> The task:
Nothing but the lines below from the one that contains "[00:00:00.90]" through the one that contains "[00:00:02.50]" should be retyped, exactly and including both ends. Do not include pictures.

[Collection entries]
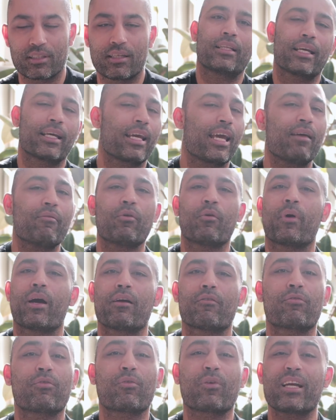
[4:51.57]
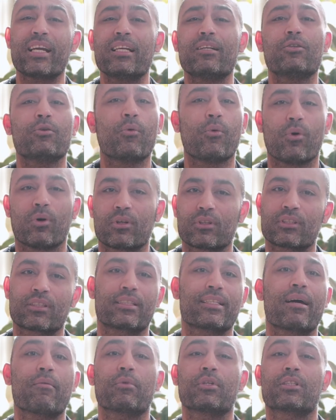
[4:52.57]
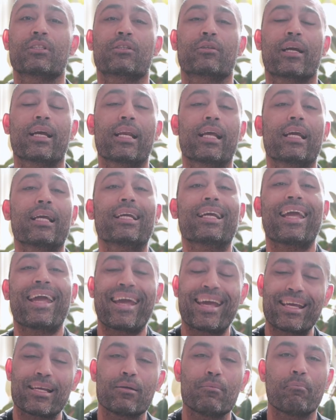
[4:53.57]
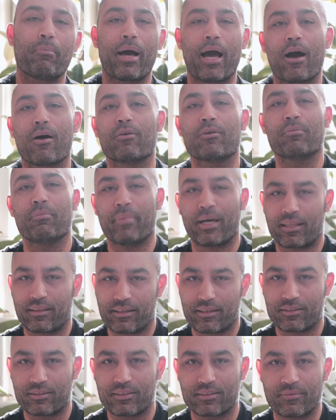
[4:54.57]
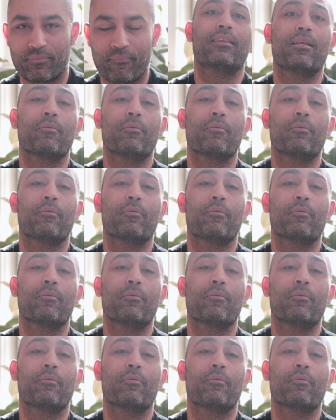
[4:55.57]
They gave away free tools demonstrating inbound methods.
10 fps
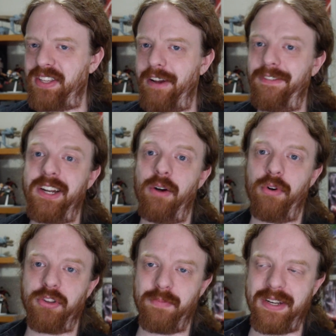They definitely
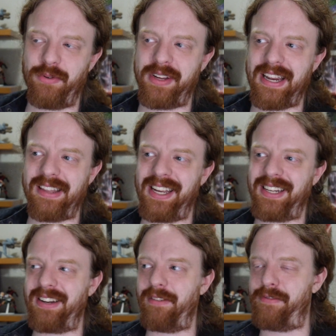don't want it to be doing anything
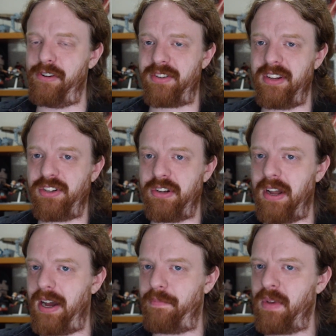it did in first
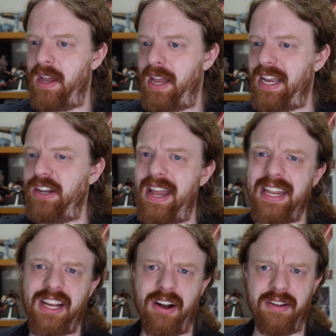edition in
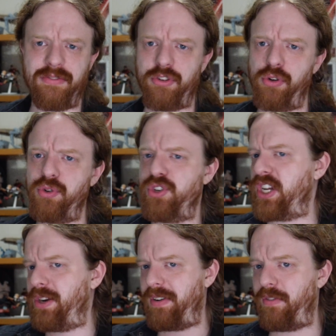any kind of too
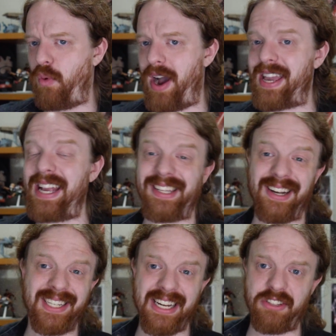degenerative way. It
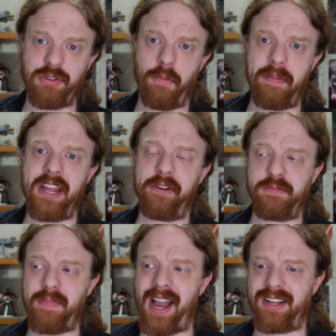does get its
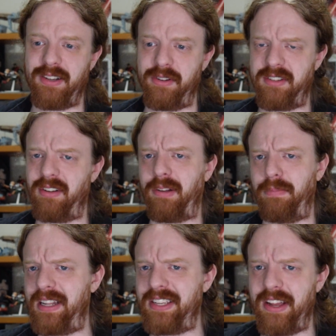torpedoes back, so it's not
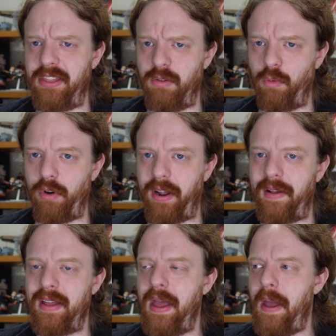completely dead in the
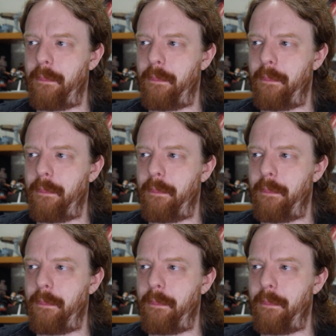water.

==

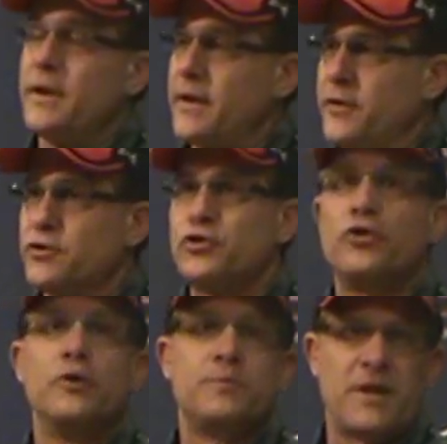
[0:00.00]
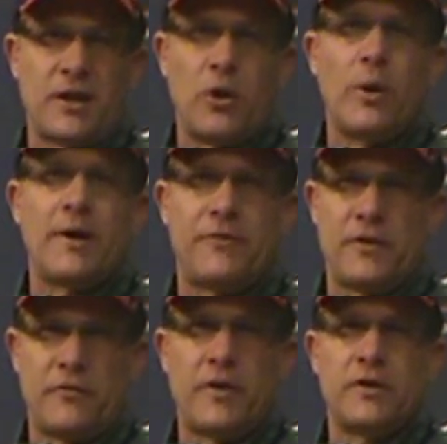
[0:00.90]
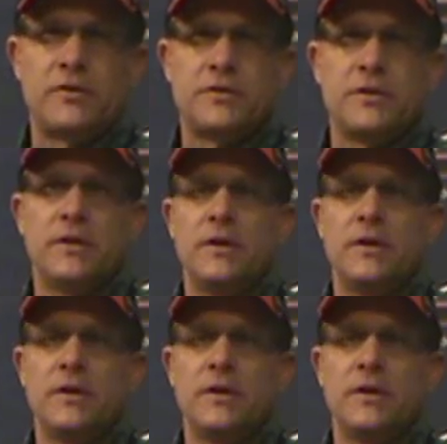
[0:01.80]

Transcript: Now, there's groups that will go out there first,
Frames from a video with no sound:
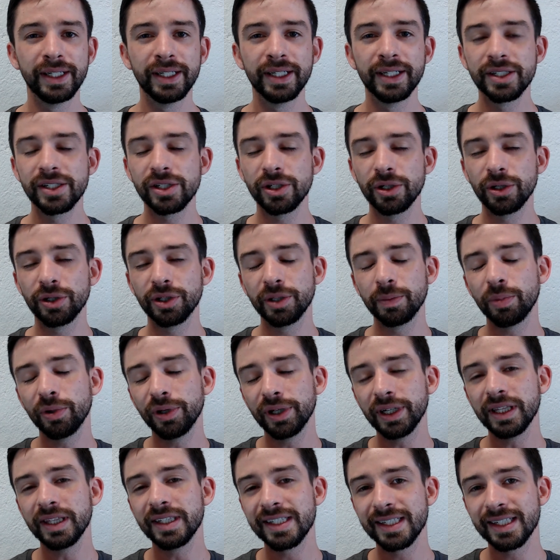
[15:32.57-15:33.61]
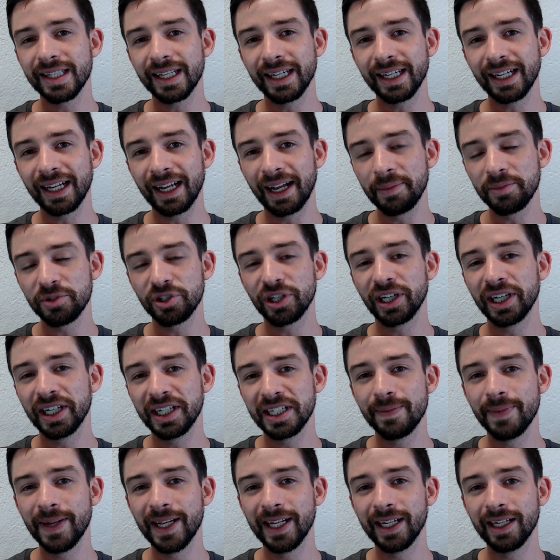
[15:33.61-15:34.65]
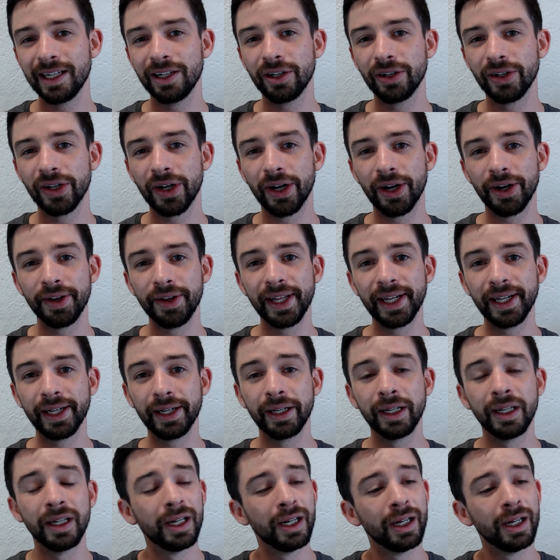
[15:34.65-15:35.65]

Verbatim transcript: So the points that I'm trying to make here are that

...

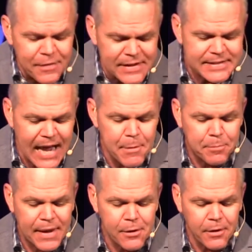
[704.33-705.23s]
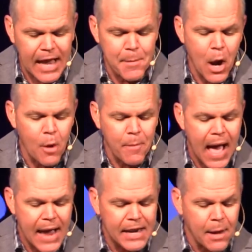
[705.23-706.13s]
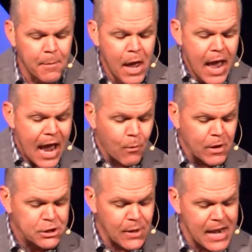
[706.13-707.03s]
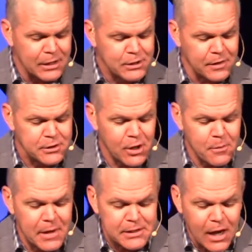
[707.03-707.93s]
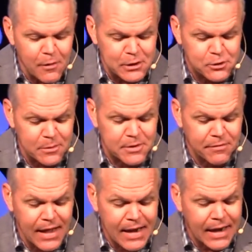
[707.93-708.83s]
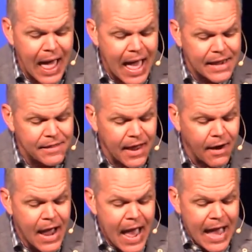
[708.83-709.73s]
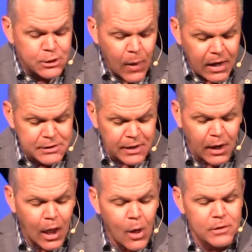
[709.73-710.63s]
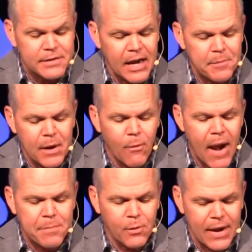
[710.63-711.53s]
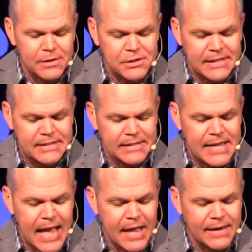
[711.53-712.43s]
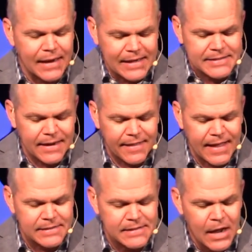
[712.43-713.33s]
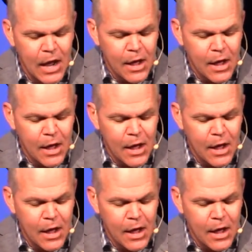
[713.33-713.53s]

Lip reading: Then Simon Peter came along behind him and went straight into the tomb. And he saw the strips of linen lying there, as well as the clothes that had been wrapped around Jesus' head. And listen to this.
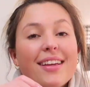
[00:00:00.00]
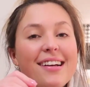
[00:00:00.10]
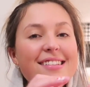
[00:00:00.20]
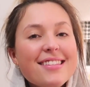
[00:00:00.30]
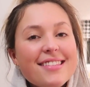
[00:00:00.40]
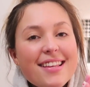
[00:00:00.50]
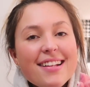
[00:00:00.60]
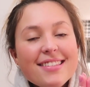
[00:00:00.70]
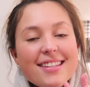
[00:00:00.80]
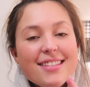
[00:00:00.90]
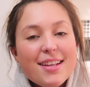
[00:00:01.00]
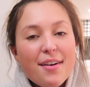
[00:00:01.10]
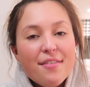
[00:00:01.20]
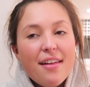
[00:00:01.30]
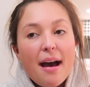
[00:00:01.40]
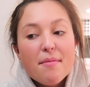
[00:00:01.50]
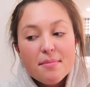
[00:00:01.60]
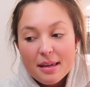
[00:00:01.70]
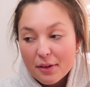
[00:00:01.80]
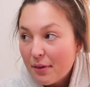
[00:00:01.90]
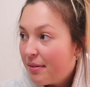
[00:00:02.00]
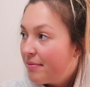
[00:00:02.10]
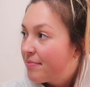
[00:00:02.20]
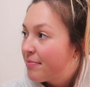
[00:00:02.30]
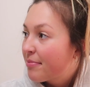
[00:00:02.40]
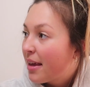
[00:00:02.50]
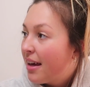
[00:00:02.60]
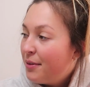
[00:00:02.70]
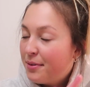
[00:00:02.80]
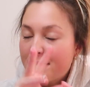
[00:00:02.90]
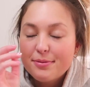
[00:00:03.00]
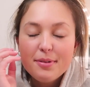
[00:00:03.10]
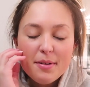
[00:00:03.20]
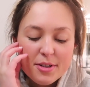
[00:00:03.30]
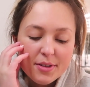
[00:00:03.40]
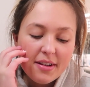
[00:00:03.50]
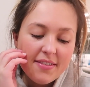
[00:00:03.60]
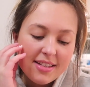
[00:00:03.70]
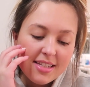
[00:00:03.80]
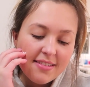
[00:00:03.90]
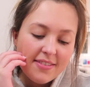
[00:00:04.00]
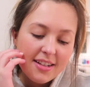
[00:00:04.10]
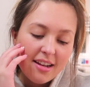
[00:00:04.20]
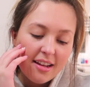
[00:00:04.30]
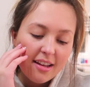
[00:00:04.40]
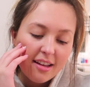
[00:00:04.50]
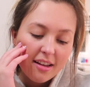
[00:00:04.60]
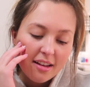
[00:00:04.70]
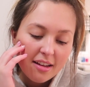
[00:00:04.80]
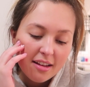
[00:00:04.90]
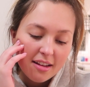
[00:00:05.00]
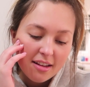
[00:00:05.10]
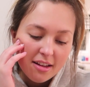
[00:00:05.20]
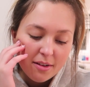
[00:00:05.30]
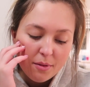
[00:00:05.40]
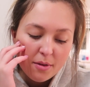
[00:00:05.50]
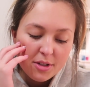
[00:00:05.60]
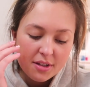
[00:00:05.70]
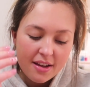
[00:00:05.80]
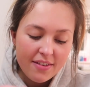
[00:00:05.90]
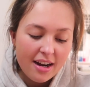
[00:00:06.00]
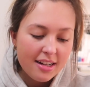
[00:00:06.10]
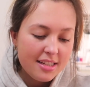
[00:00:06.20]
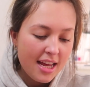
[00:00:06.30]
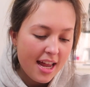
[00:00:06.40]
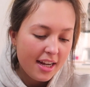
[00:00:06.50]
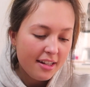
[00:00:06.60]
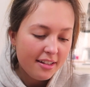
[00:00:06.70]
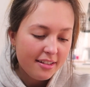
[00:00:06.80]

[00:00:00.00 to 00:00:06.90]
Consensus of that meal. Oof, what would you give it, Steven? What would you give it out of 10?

> Exercise output:
[00:00:00.90]
[00:00:01.00]
[00:00:01.10]
[00:00:01.20]
[00:00:01.30]
[00:00:01.40]
[00:00:01.50]
[00:00:01.60]
[00:00:01.70]
[00:00:01.80]
[00:00:01.90]
[00:00:02.00]
[00:00:02.10]
[00:00:02.20]
[00:00:02.30]
[00:00:02.40]
[00:00:02.50]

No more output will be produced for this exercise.